§ WORK TO COMPLETE
Images should be omitted while the rest of the data is duplicated exactly.

Collected data entries:
================================

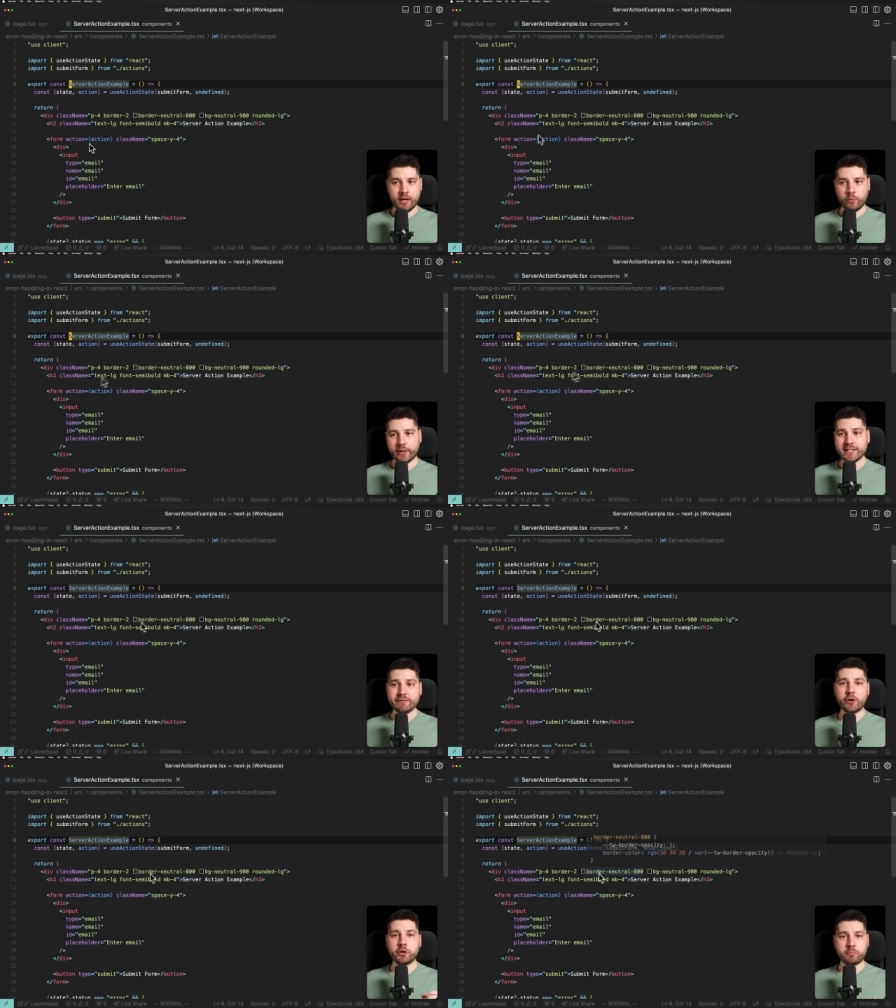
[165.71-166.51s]
What is
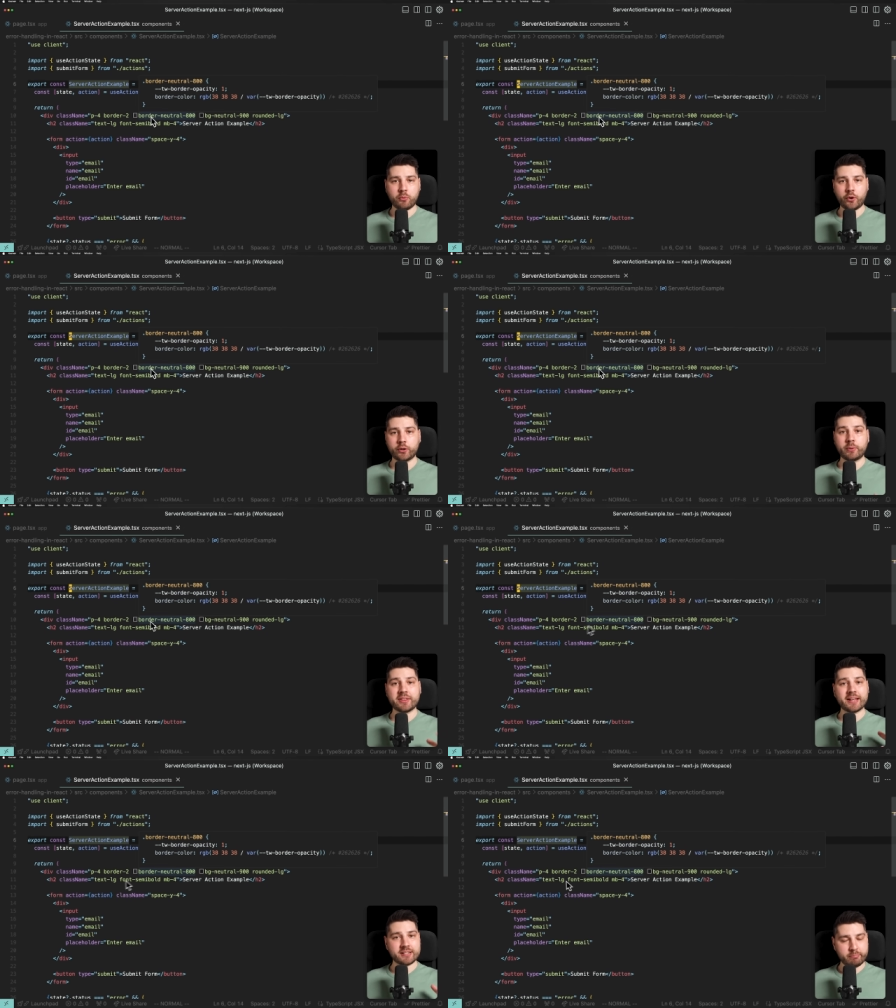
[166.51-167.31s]
very important
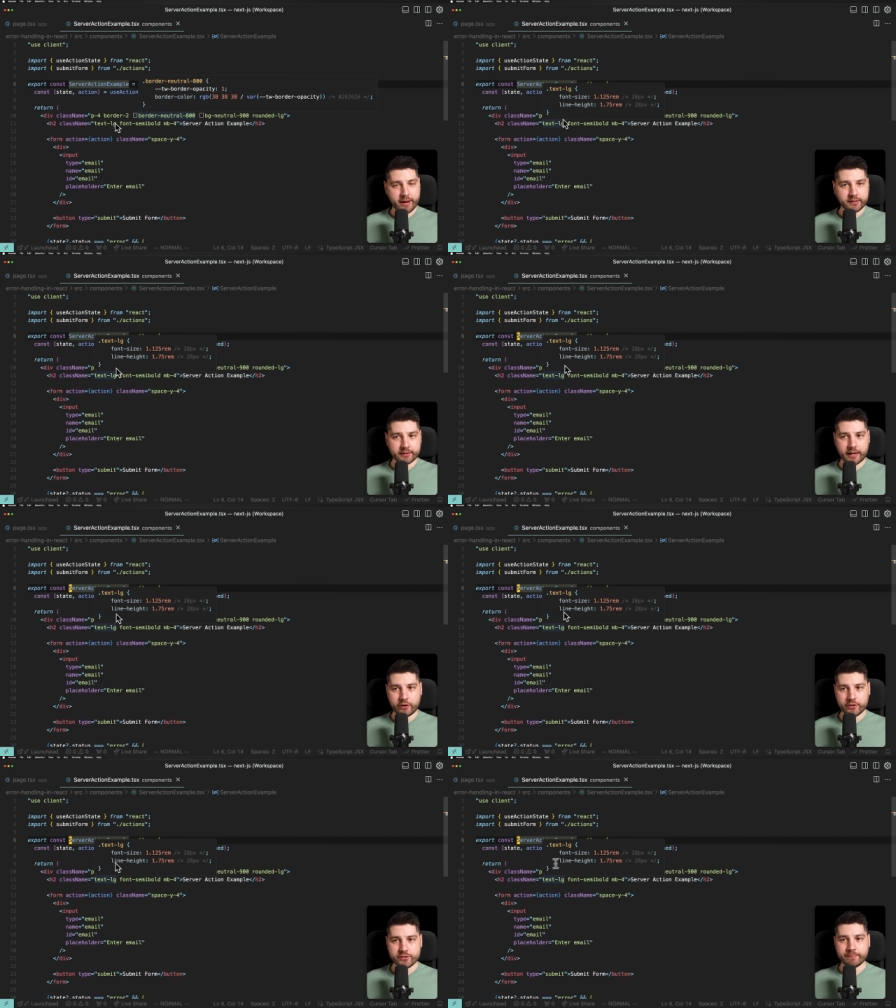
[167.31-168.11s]
with expected
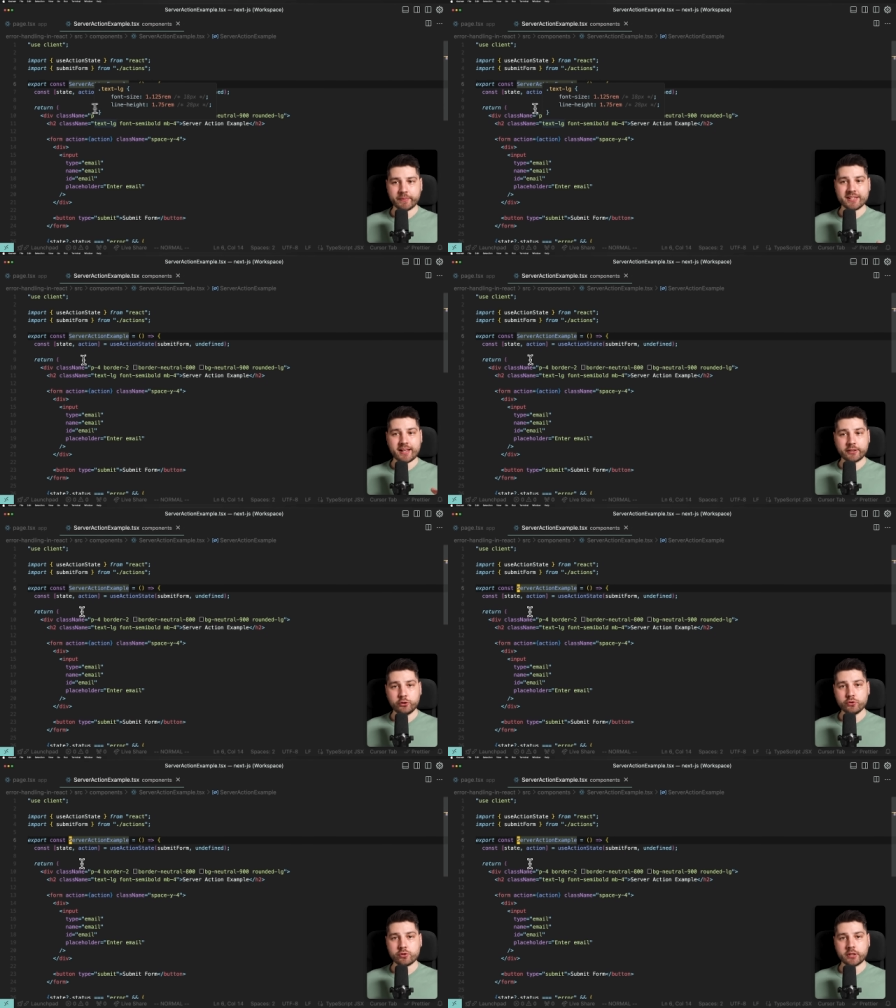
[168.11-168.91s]
errors is that
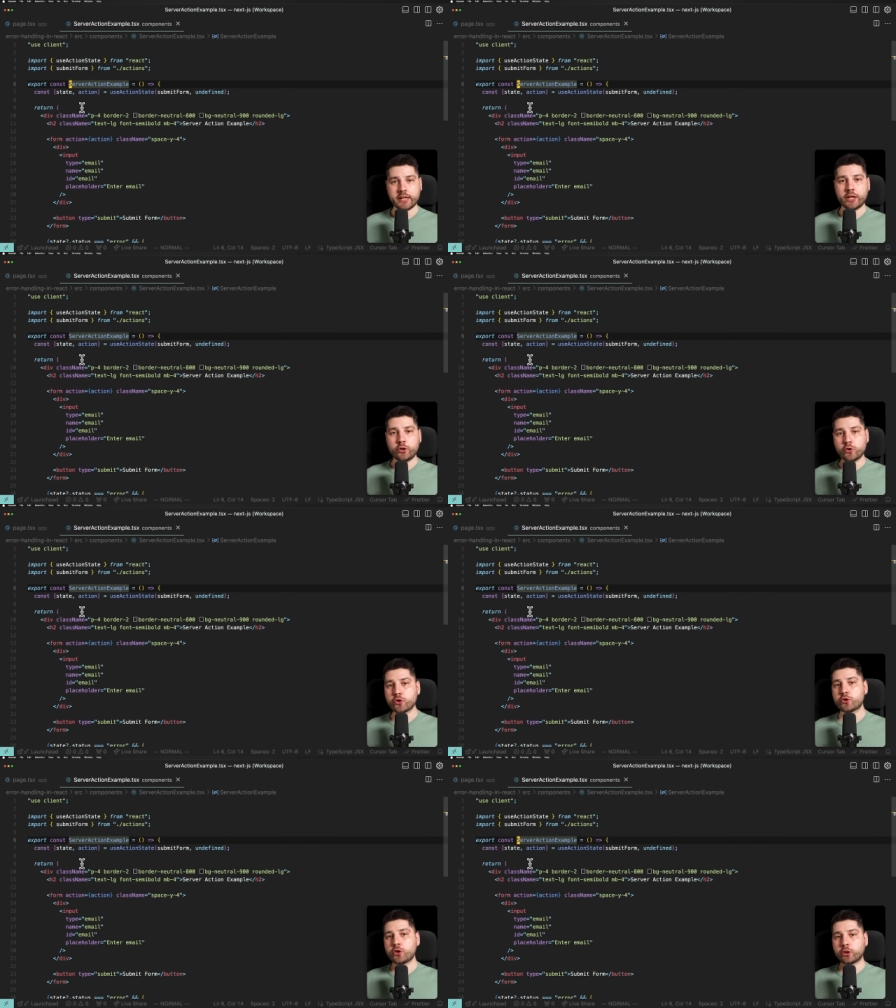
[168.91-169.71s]
usually you
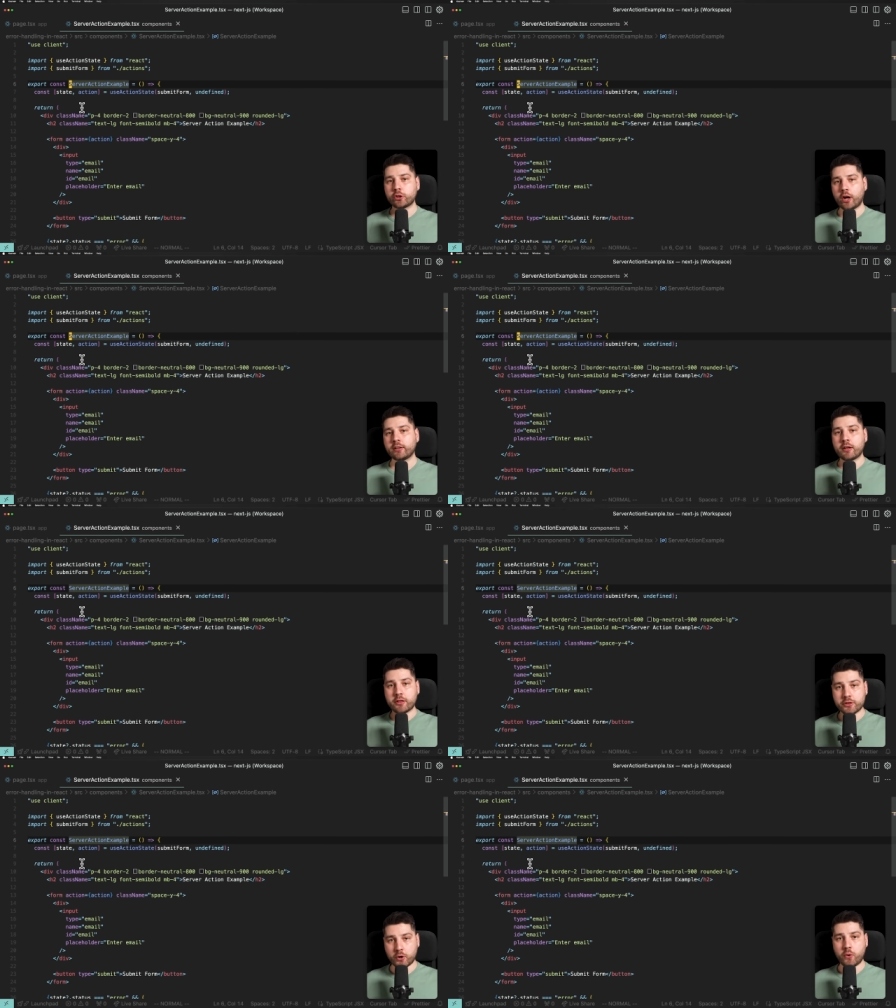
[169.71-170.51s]
should not
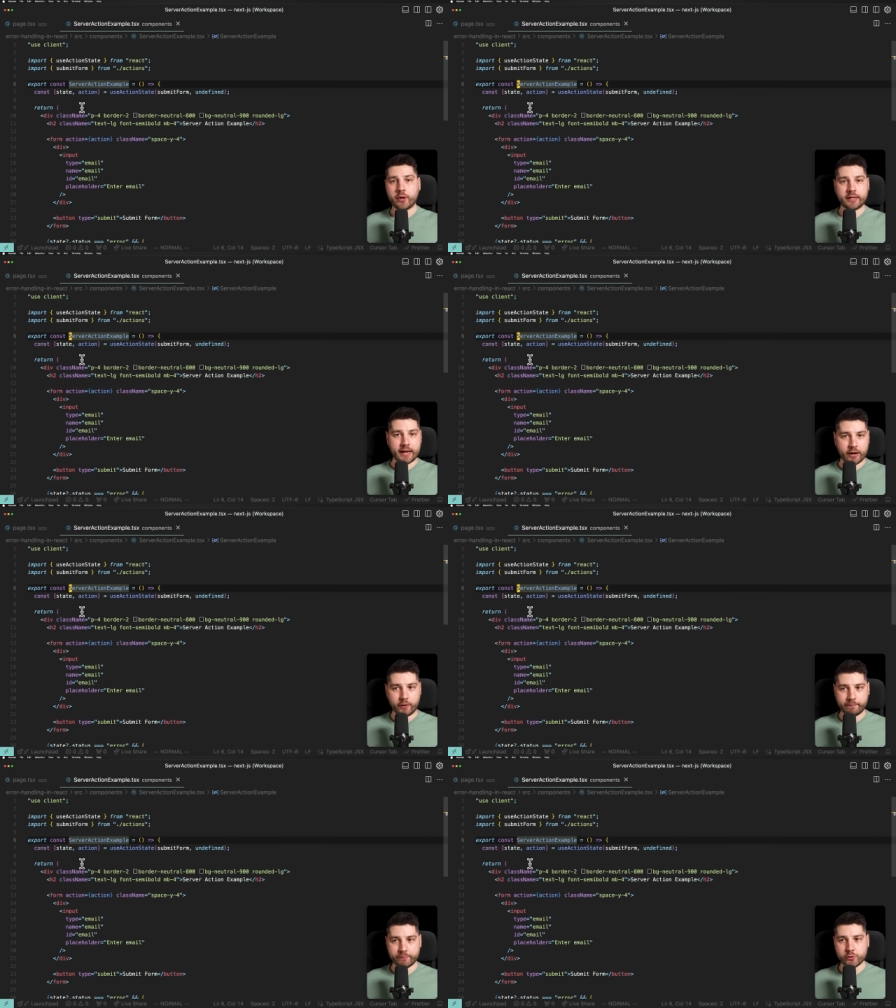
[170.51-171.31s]
throw an
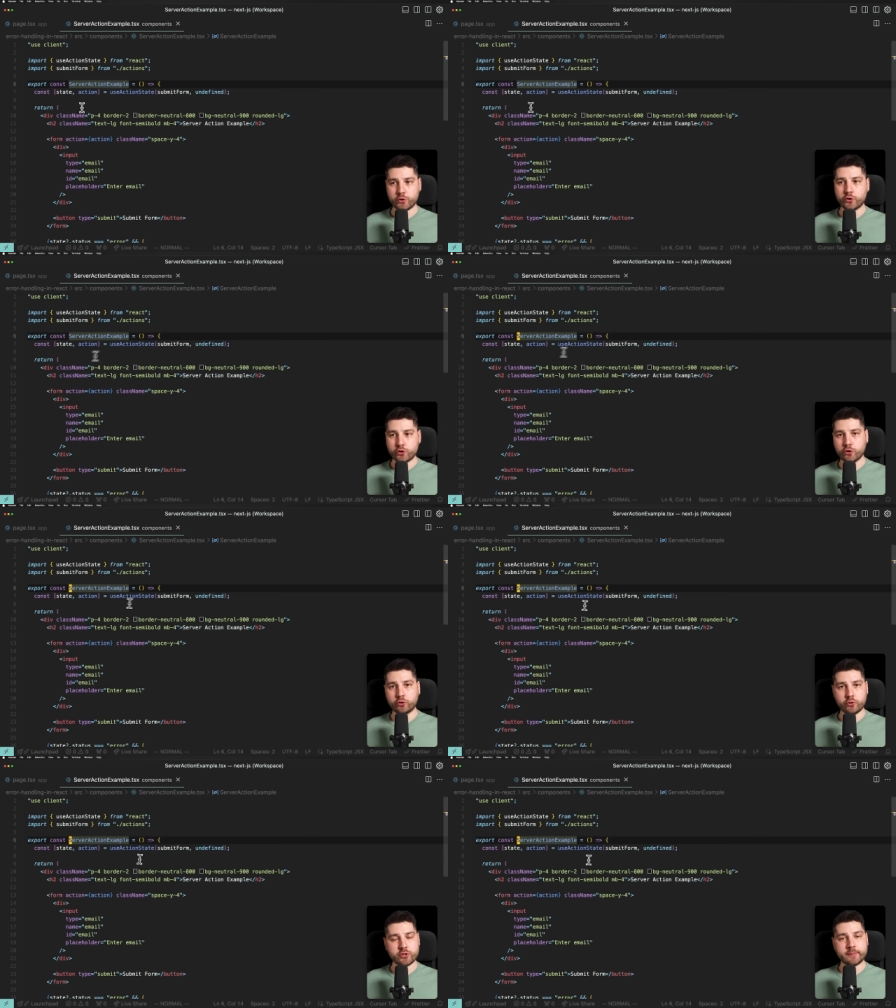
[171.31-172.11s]
error. So you shouldn't
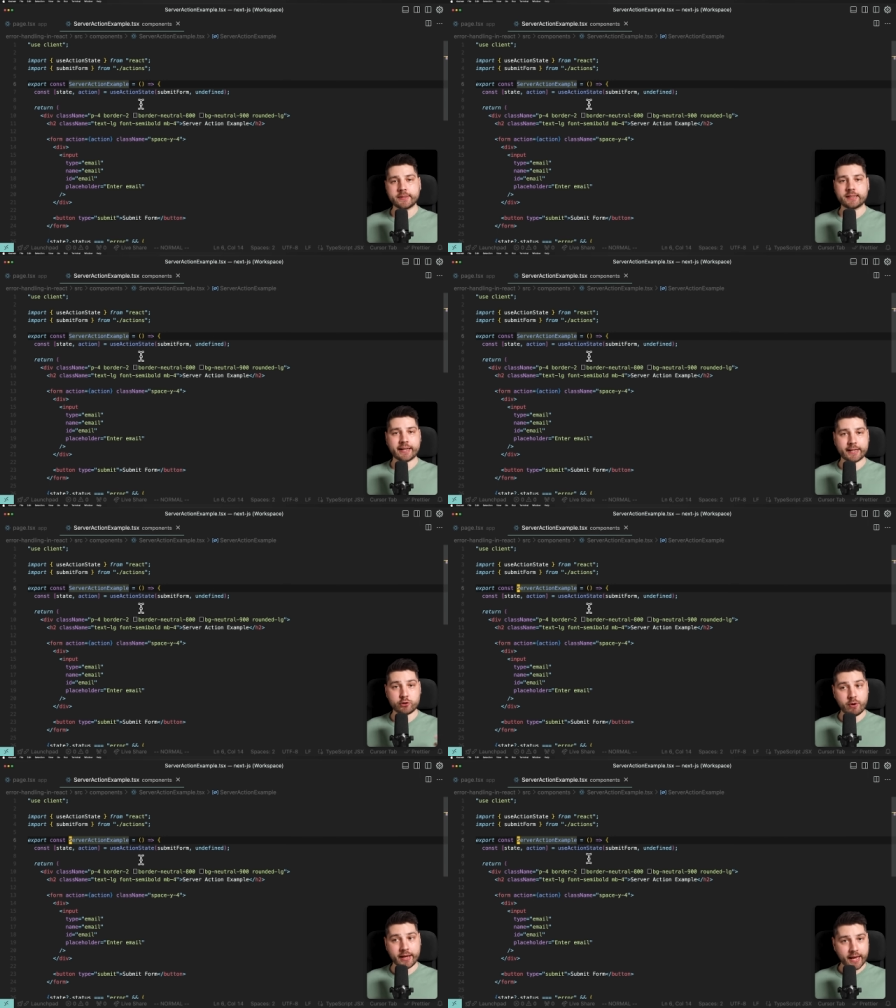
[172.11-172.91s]
do something like a
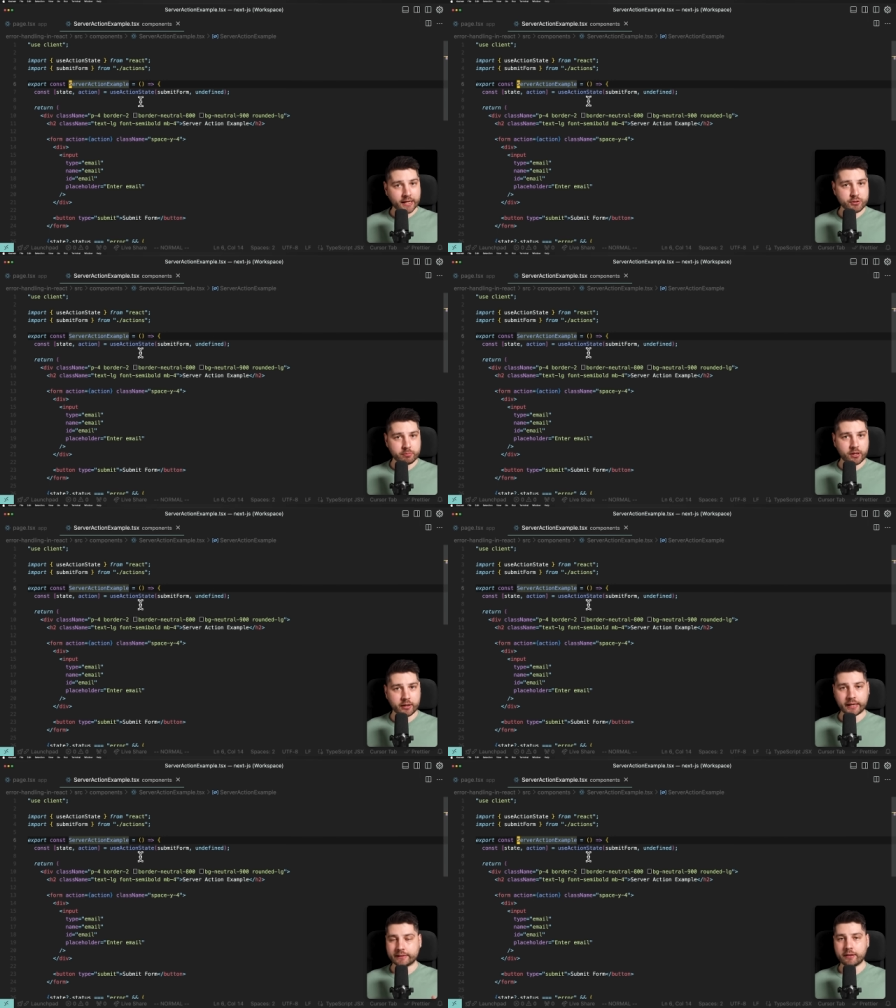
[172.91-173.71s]
try catch
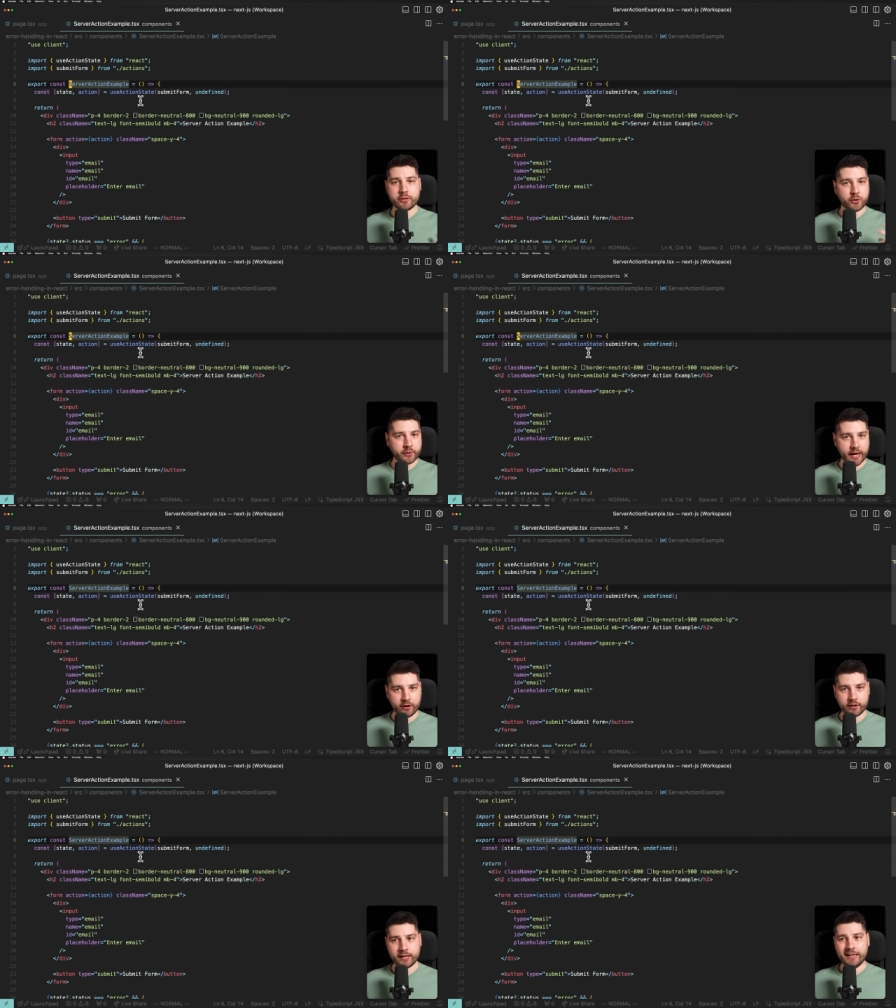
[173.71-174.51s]
block and then throw an error.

================================

§ EXERCISE RESULT
[165.71-166.51s]
What is
[166.51-167.31s]
very important
[167.31-168.11s]
with expected
[168.11-168.91s]
errors is that
[168.91-169.71s]
usually you
[169.71-170.51s]
should not
[170.51-171.31s]
throw an
[171.31-172.11s]
error. So you shouldn't
[172.11-172.91s]
do something like a
[172.91-173.71s]
try catch
[173.71-174.51s]
block and then throw an error.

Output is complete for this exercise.